En büyük hazineniz, hayallerinizdir

Başrollerini Matthew McConaughey ve Edgar Ramirez’in paylaştıkları “Altın”, bir adamın rüyasının peşinden gitme öyküsünü temposu bir saniye bile düşmeden anlatabiliyor.

YAYINLAMA
GÜNCELLEME

NERMİN SAYIN

Bilmem katılır mısınız; hayatımızdan tutkular, idealler, uğruna pek çok şeyi göze alabileceğimiz amaçlar gitgide çekiliyor. “Hayat gailesi” mi, nedeni? Belki. Büyük ihtimâlle. Ama arada karşımıza kendine bir ideal koymuş, onun peşinden tutkuyla giden biri çıktığında iç geçirdiğimiz de bir gerçek. Şu sıralar “Sonsuzluk Ormanı”yla da vizyonumuza konuk olan Matthew McConaughey, bu hafta sonundan itibaren izleyebileceğiniz “Altın”- da (Gold) böyle bir karakteri canlandırıyor işte. Babadan dededen madenci, aklı fikri -zengin olmakta değil- altını bulmakta olan Kenny Wells’i. Bir aksiyon filmi tadında gelişen, egzotik görüntüleriyle görsel olarak da zengin olan ve çizdiği “En büyük hazineniz, hayallerinizdir” diyen adamla bir kahraman- antikahraman yaratan “Altın”, keyifl i bir seyirlik.

                 

İKİ ADAMIN ORTAK AMACI

“Altın”a bir tür “Amerikan rüyası” öyküsü olarak bakmak da mümkün. Her şeyi kaybetmişken sevgilisinin saatini çalıp teorilerine inandığı jeoloğu bulan, onu tüm kılıksızlığına rağmen birlikte çalışmaya ikna eden Kenny Wells, sonunda müthiş zengin bir altın damarı keşfediyor.
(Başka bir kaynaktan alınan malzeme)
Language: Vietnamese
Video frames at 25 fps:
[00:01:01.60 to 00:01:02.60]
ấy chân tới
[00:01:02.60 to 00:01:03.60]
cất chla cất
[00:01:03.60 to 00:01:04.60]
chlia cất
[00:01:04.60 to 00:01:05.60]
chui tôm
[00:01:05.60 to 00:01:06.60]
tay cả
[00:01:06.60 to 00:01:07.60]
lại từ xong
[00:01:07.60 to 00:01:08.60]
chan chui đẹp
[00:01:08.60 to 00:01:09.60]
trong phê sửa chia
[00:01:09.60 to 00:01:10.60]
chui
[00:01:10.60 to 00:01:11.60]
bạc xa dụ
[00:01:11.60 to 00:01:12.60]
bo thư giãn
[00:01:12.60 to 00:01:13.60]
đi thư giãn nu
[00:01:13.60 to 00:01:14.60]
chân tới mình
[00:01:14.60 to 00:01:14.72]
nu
Sonrası, tam bir kurtlarla dans... Final, böyle ritmini kaybetmeden ilerleyen bir öyküye yakışır bir ters köşe. İki adamın öyküsü gibi ilerleyen “Altın”da yan karakterlerin çok zengin olduğu söylenemez. Biri hariç: Kenny’nin yıllardır birlikte olduğu, hani derler ya, onun her türlü kahrını çeken Kay. Bryce Dallas Howard'ın geveze bir oyunculuğu yok filmde, ama bakışlarıyla bir kadının hayal kırıklığını da aşkını da vermeyi başarıyor. “Altın”ın diğer oyuncularıysa; Corey Stoll, Toby Kebbell, Bill Camp, Joshua Harto, Timothy Simons ve Craig T. Nelson.
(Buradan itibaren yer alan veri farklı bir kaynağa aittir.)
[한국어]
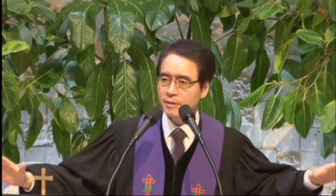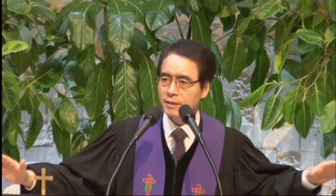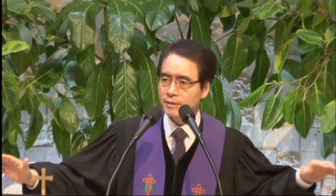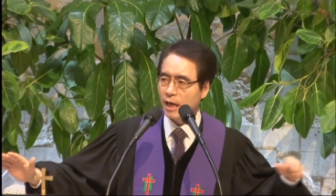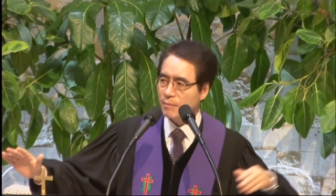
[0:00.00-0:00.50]

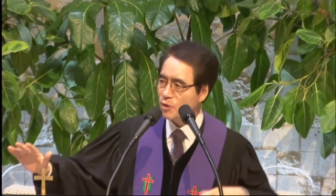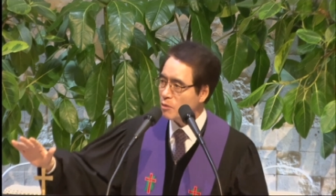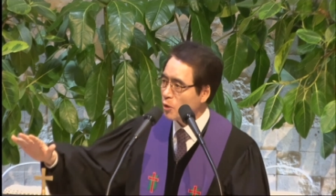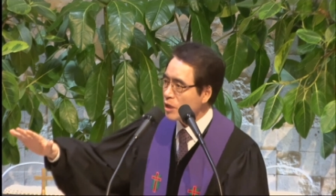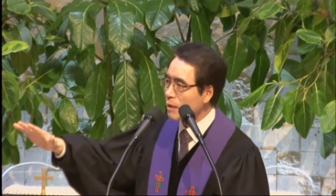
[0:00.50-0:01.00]
사람들이
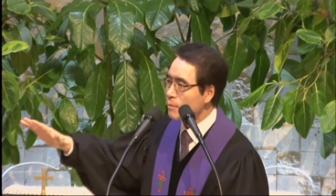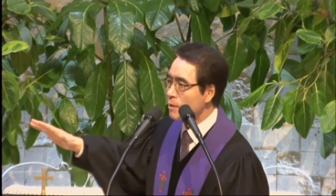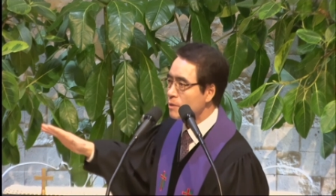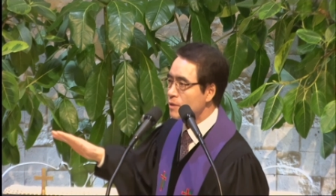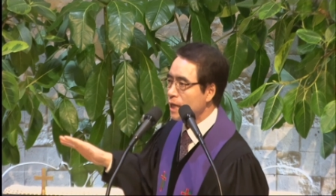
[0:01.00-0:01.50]
보니까
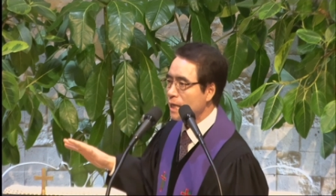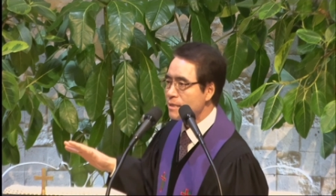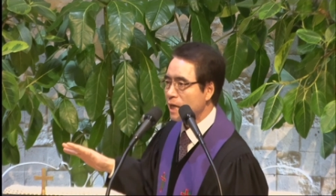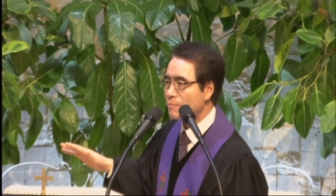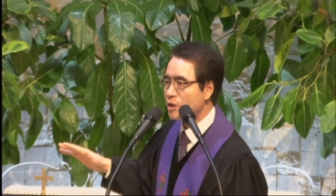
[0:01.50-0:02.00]
지나가는
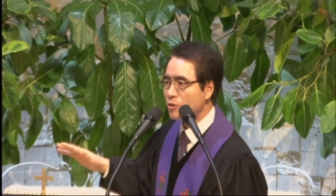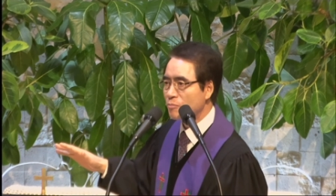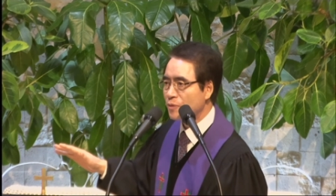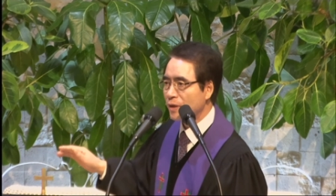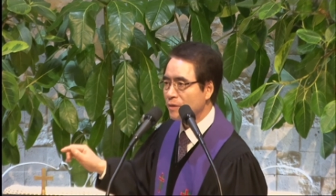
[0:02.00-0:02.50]
사람들이
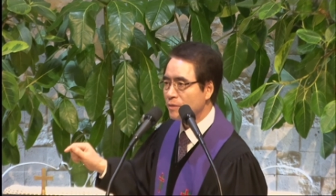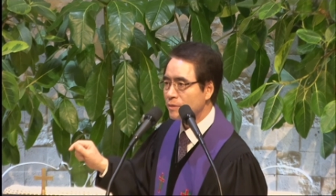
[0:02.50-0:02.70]
없어요.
McConaughey yine tanınmaz hâlde

“Traffic”in Oscarlı rejisörü Stephen Gaghan’ın yönettiği “Altın”da Kenny ve kader ortaklığı yaptığı jeolog Michael Acosta’nın inişli-çıkışlı öyküsünü izliyoruz. Ama ne inişler; madenin dibine kadar, ne çıkışlar; özel jetlerle “fezanın sınırına” dek. “Altın”ın ekibi sürekli ters köşelerle ilerleyen bu öyküyü hiç tekrara düşmeden ve sıkmadan verebilmişler. En önemli şansları da elbette, ideallerini paylaşmasak bile peşi sıra gitme azmine hayran olduğumuz Kenny’yi oynayan Matthew McConaughey. Yıllarca “En Seksi Aktör” seçildikten sonra bir deri bir kemiğe döndüğü “Dallas Buyers Club”la Oscar’ı kucaklayan McConaughey bu filmde de inanılmaz bir değişim içinde. Göbekli, saçları epey açılmış, dişleri yamuk, sarsak kılıklı bir adam. Bu hâliyle Oscar’ın gönlünü çelemediyse de oyun gücüyle seyircinin beğenisini kazanacağı kesin. O ne kadar deli dolu, ne yapacağı belli olmaz bir tip çiziyorsa ortağı Michael Acosta’da Edgar Ramirez de o kadar buz ve düz adam... Ya da değil mi... Filmin sonunu görmeden yorum yapmayın bence.

KAPLANIN KAFASINI OKŞAMAK

Filmin en güzel sahnelerinden birinde, Kenny Wells, son şansı olan çılgın ortak adayını ikna edebilmek için bir kaplana yaklaşıp cesur olduğunu kanıtlıyor. Ama ne kanıtlama, yaklaşmak ne kelime, hayvanın kafasını bile okşuyor!